Quand elle passait, elle laissait dans son sillage, un parfum de lilas. Elle avançait d'un pas léger, ne prêtant aucune attention aux passants qu'elle croisait. Depuis plusieurs semaines, chaque jour, elle se rendait dans le parc. De temps en temps, elle s'agenouillait pour ramasser une feuille, un pétale, un bout de papier, une plume.
Ce jour-là, pour la première fois, elle s'assit sur un banc. Son regard voyageait d'arbre en arbre, de parterre en parterre. Comme chaque jour, je l'observais de la fenêtre de mon appartement. Je me décidai à la rejoindre. Lorsque je fus dans le parc, j'allai m'asseoir auprès d'elle. Je dis "bonjour". Elle me répondit mais ne tourna pas la tête vers moi. Elle enchaîna : "Aujourd'hui, cela fait un an qu'il est parti…"
Ne sachant de qui elle parlait, je tentai de la réconforter et de la distraire du chagrin que je devinais. Je répondis : "Comme vous avez une jolie jupe ! On dirait une toilette prévue pour un bal. Je vous vois chaque jour. Je vous admire. Vous êtes si élégante, si gracieuse. J'étais un peu pareille à vous dans ma jeunesse. Aujourd'hui, j'ai quatre-vingt-quatre ans et je repense souvent à ce temps si ancien."
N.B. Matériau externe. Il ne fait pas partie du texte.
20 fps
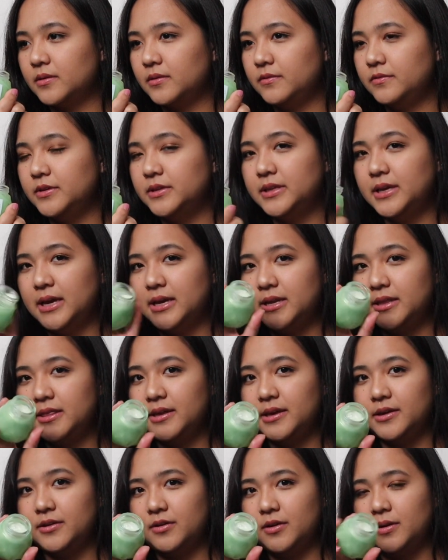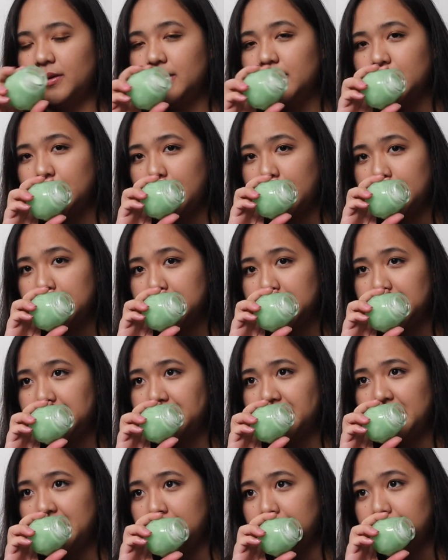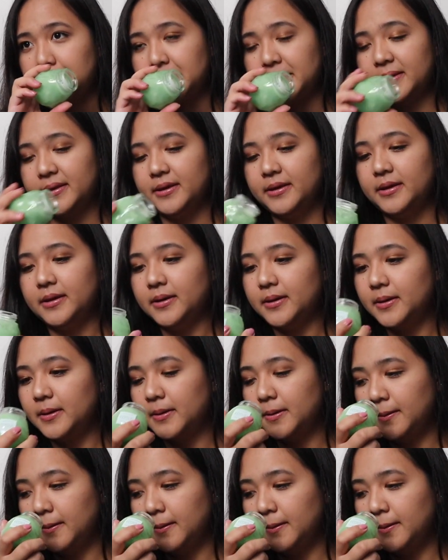really anything at all. Kind of smells like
Elle fit comme si elle ne m'avait pas entendue. Elle poursuivit : " Il y a un an qu'il est parti. Quand il se rendait à la banque pour y travailler, il passait toujours par le parc. C'est ainsi que nous nous sommes rencontrés. Notre histoire n'aurait jamais dû finir. Pourquoi les plus belles histoires d'amour finissent-elles ? Il y a un an, il m'a dit alors que nous venions de terminer le repas du soir et que nous restions silencieux l'un près de l'autre : 'Je vais partir. Je crois qu'on n'a plus rien à se dire. La vie devient trop monotone.' J'ai imploré : 'Reste, reste,…' mais lui, il est allé faire son bagage et s'en est allé après m'avoir adressé un baiser du bout des doigts. Je l'ai cherché, cherché. Au début, chaque matin, je suis allée à la banque sans oser m'informer. Puis, j'ai eu l'audace de demander si je pouvais le voir. J'ai appris qu'il n'y travaillait plus. Je l'ai appelé sur son portable, il ne m'a jamais répondu, c'était toujours sa boîte vocale. Je crois que je vais devenir folle si je n'ai pas d'explication. J'ai pensé louer une page entière d'un quotidien national pour lui lancer un appel au secours. Je voudrais comprendre. "
J'étais bouleversée. J'ai songé à ma propre histoire d'amour qui avait connu le même type de fin.
J'ai dit : "Il faut vous ressaisir. Il y a tant de choses à faire… La vie peut être belle." Elle m'a répondu : "Depuis qu'il est parti, je ne peux dire où j'en suis."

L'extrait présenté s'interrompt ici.